Leska and her anti-magic inquisitors are a fairly large component of the campaign setting, but any group of ominous minions work. The inquisitors could be a recent development, rather than a deep institution of Ragesia. Leska’s stand-in just needs to be the ‘hands-off manipulative genius’ style of villain.

Having a group of non-good elves who aren’t drow might not fit a lot of settings, so any group that mixes warcraft and spellcraft can be substituted. Their ruler Shaaladel’s stand-in should still be motivated by a sense of moral superiority, not some generic ‘evil intentions.’ He needs to be highly charismatic, and have convinced people to do things they might normally think to be wrong, which means they might choose not to follow him if given the option.

Pilus can be directly affiliated with any nation looking to sieze power, so he’s perhaps the easiest to fit in. Likewise, the leaders of the Lyceum academy were not world movers and shakers until the start of the conflict.

*Immortality and the Aquiline Heart:* Leska’s tie to the Aquiline Heart actually gives her relatively little, since any high-level leader would have access to true resurrection, but the Heart gives the players a memorable way to strike a seemingly invincible foe in her weak spot. The myth of the Aquiline Heart can be a famous old legend that people only half believe, like the tales of the Holy Grail, or it could be isolated to Ragesia. If you substitute an existing legend of the setting, you might lose some of the phoenix imagery in the later adventures, so try to find something that would involve fire so it ties in well with the ‘burning sky’ part of the title.

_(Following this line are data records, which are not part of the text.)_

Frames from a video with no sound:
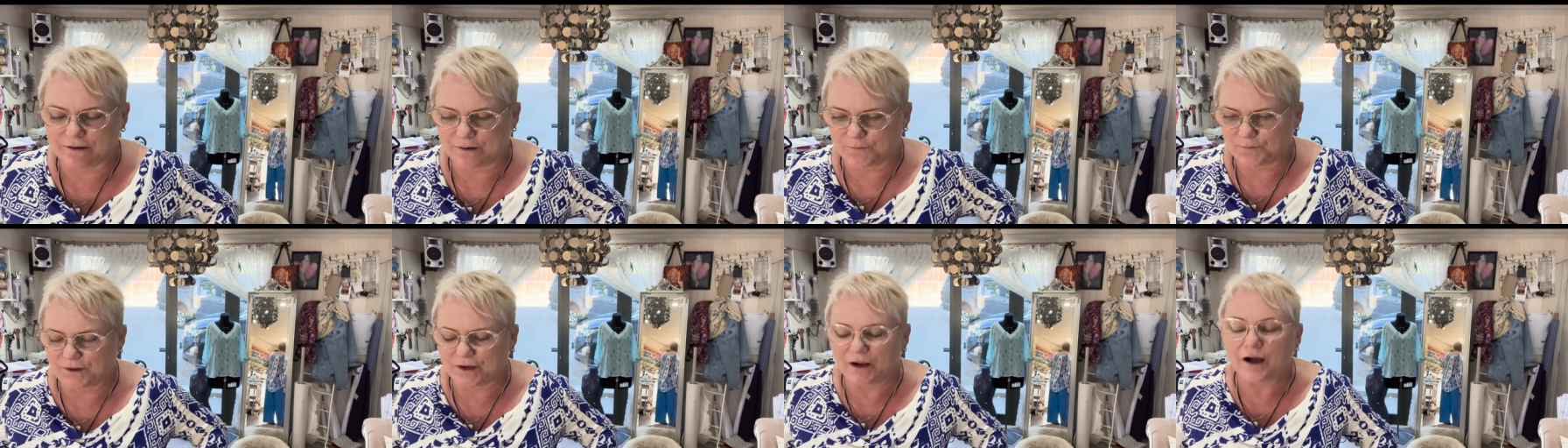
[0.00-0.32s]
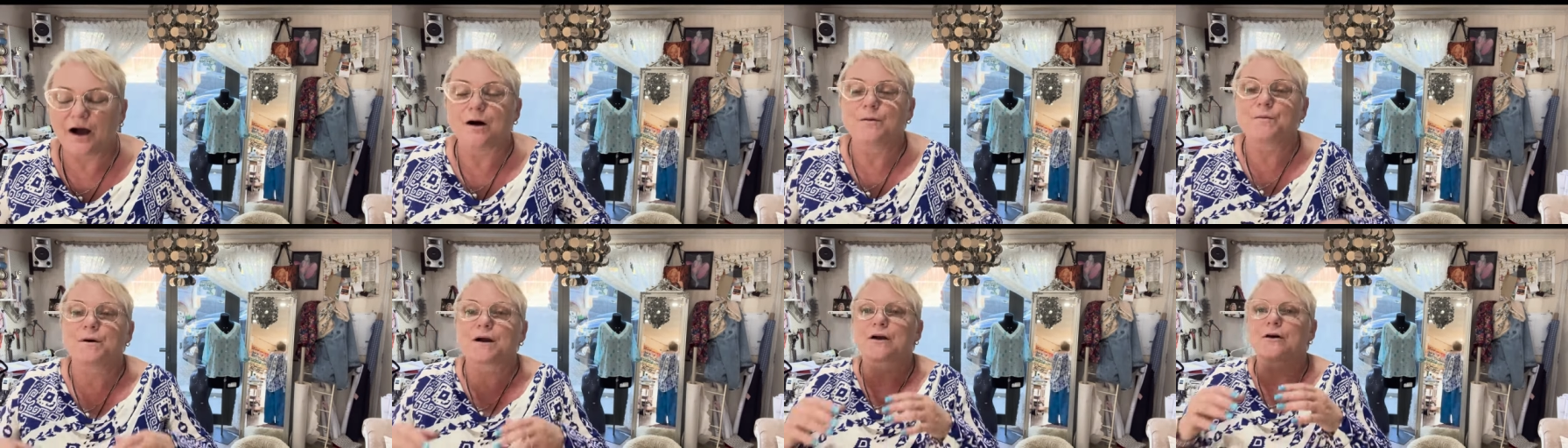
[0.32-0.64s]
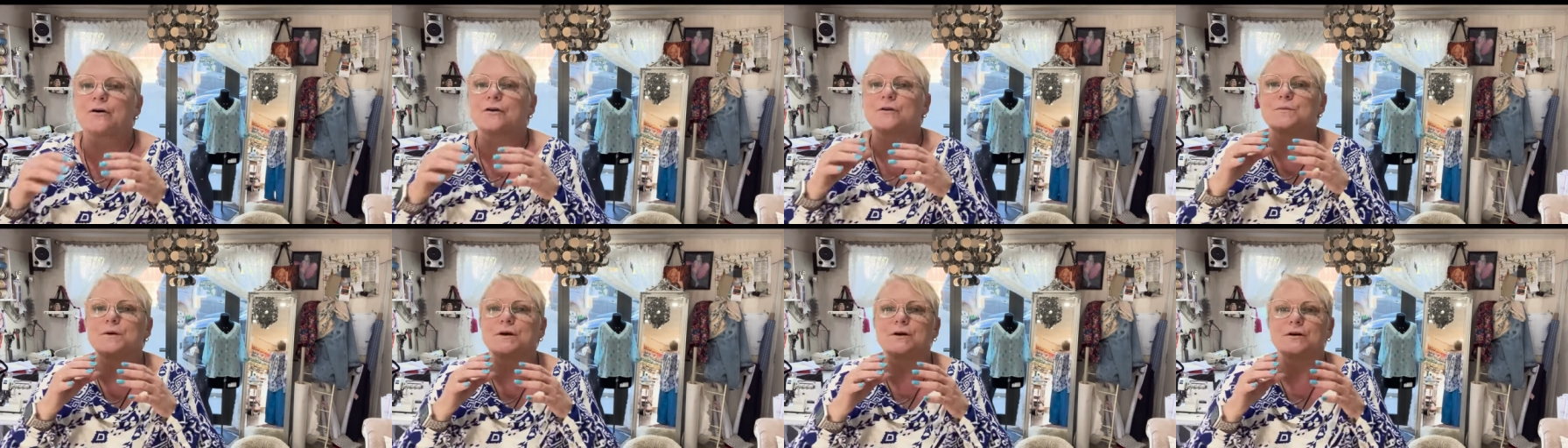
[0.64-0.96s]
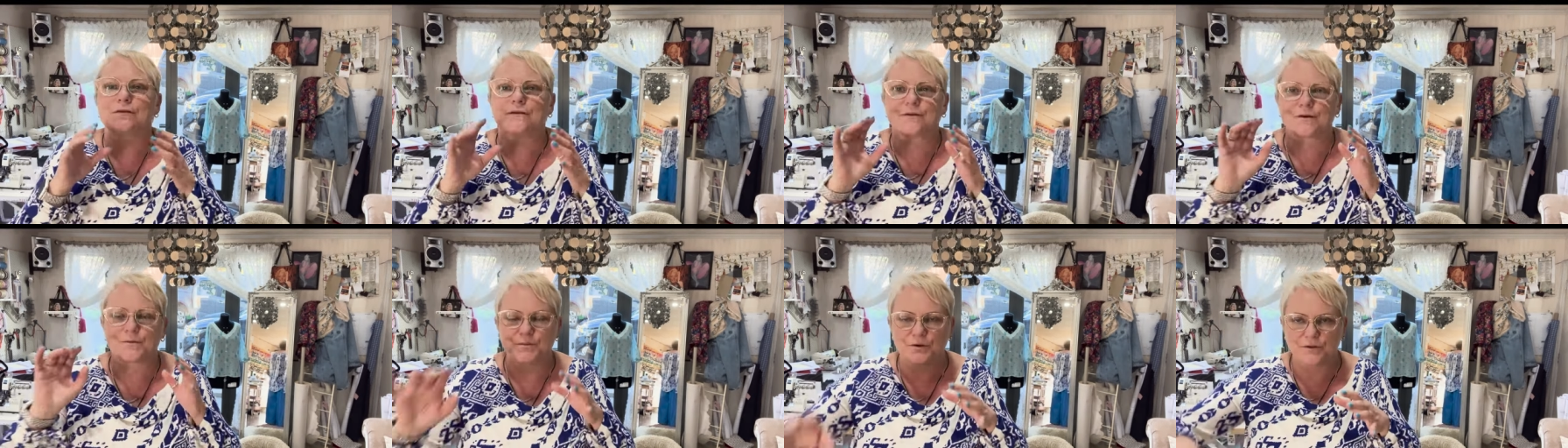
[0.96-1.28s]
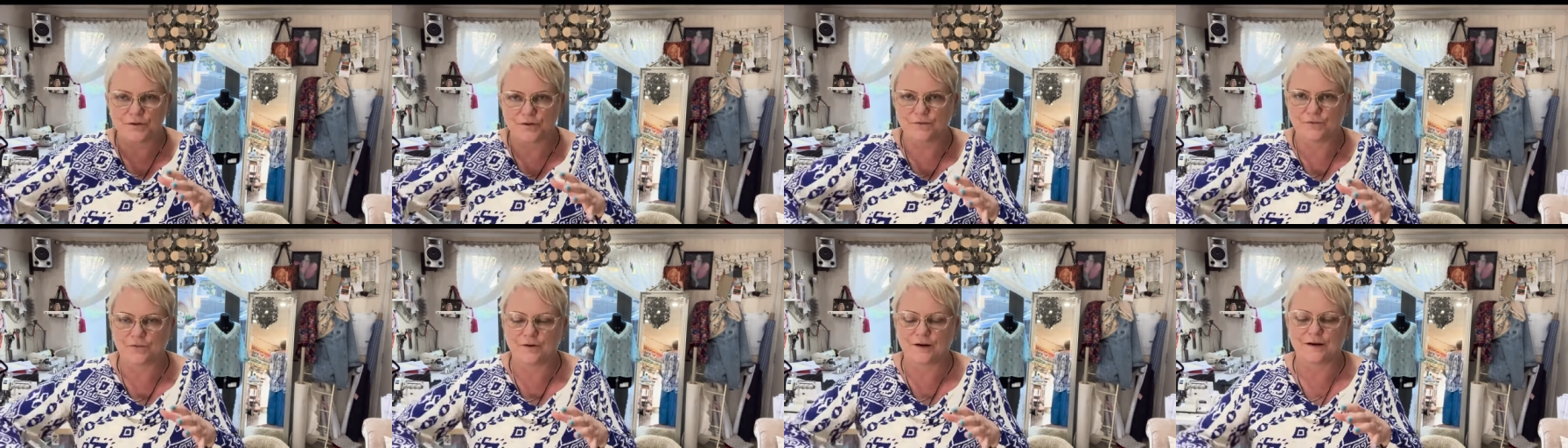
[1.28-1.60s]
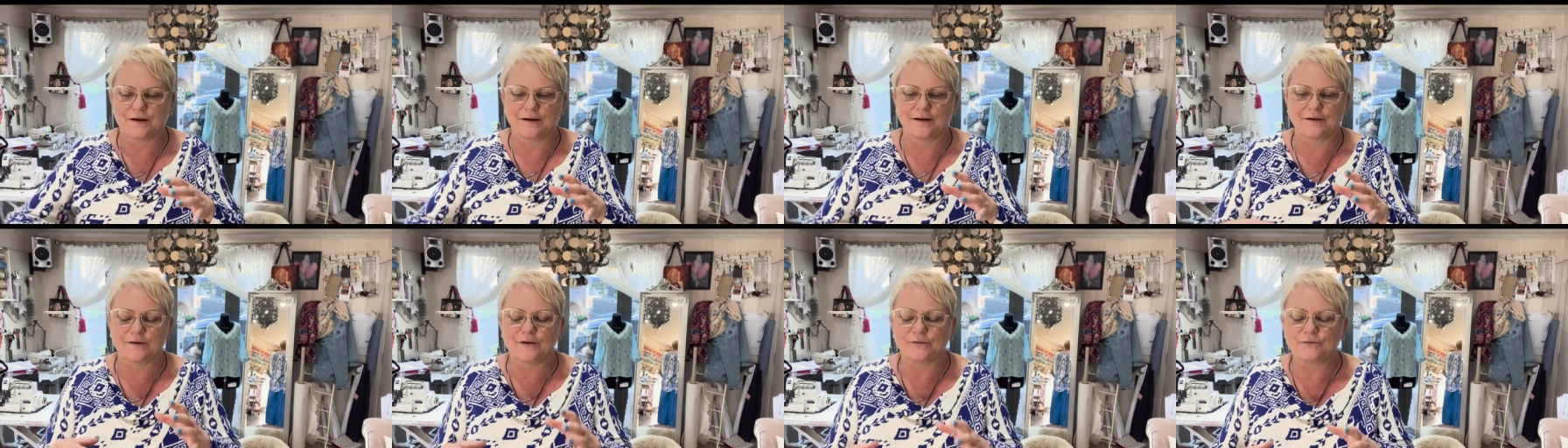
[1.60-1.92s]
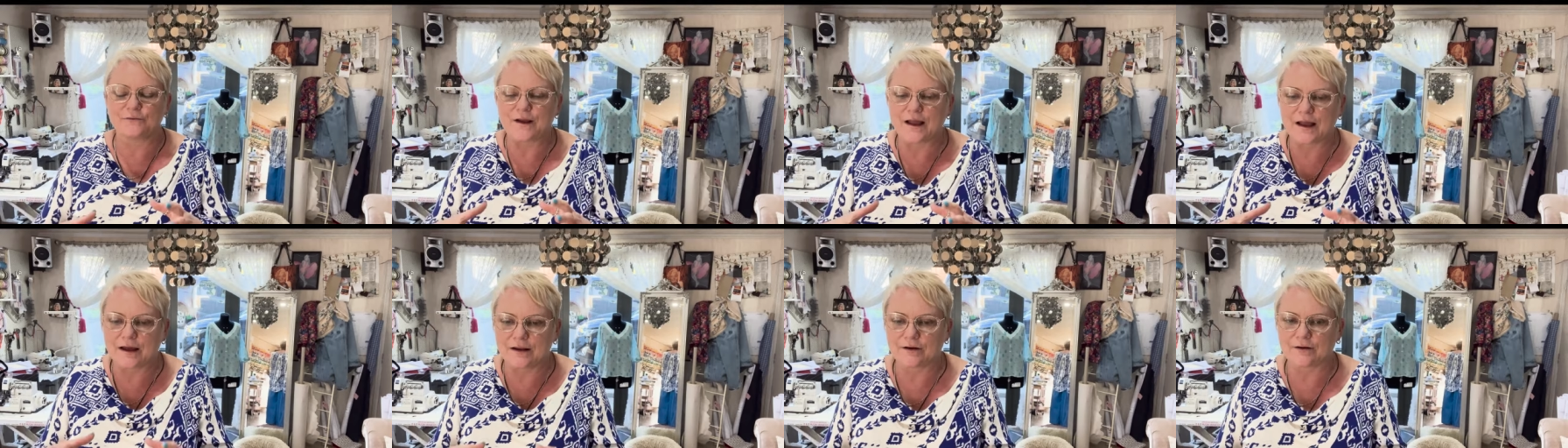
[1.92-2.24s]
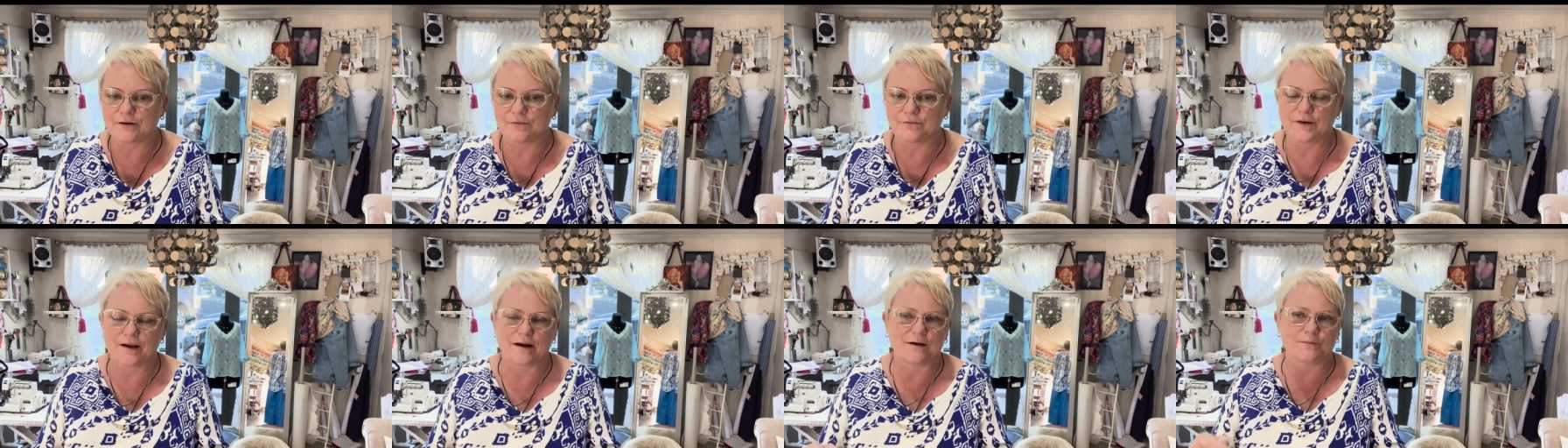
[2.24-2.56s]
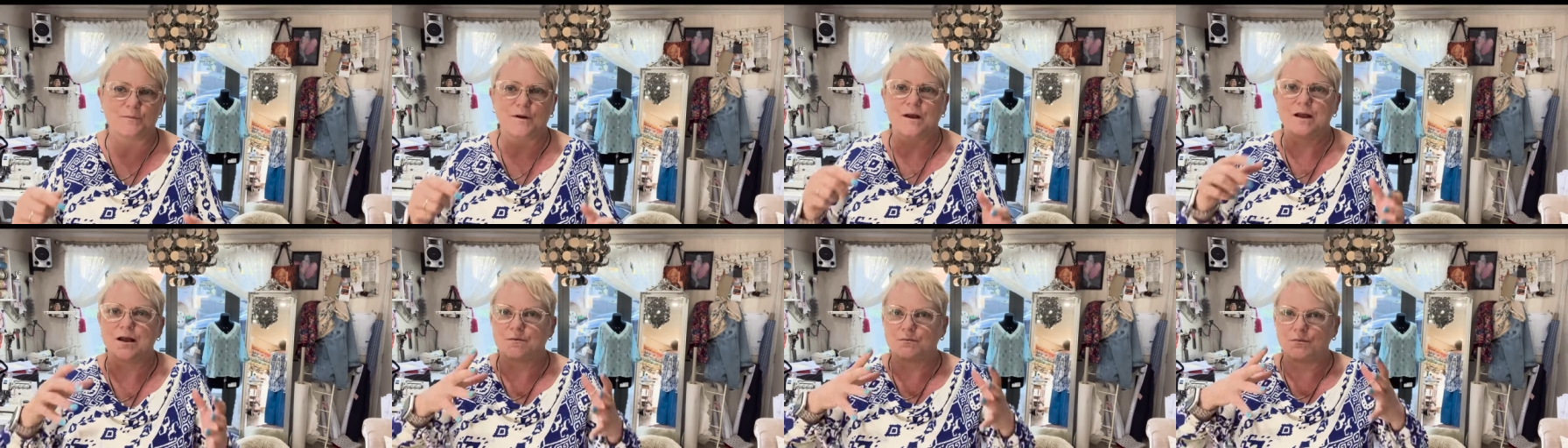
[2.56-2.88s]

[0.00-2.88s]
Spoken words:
I went, oh my God, oh my God. So I put the phone out. So I found him.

*Trillith:* The trillith are a totally new group, and since their existence is relatively unknown it should be easy to fit them in. You might need to alter the timeline of the Mother of Dreams somewhat, to make sure she keeps her ties with the creation of the Torch.

*Adventure Locations:* Any setting has enough uncharted terrain that it shouldn’t be hard to work in a fire forest, a monastery, a psychic temple, and an underground prison. Don’t worry about having to use famous locations from a setting. Just because the PCs don’t personally fight the battles in a well-known city doesn’t mean that the battle isn’t happening. The conflict should appear massive, much bigger than the PCs. Of course, players like to feel a little bit legendary, so at least in the climax adventures, try to use notable locations.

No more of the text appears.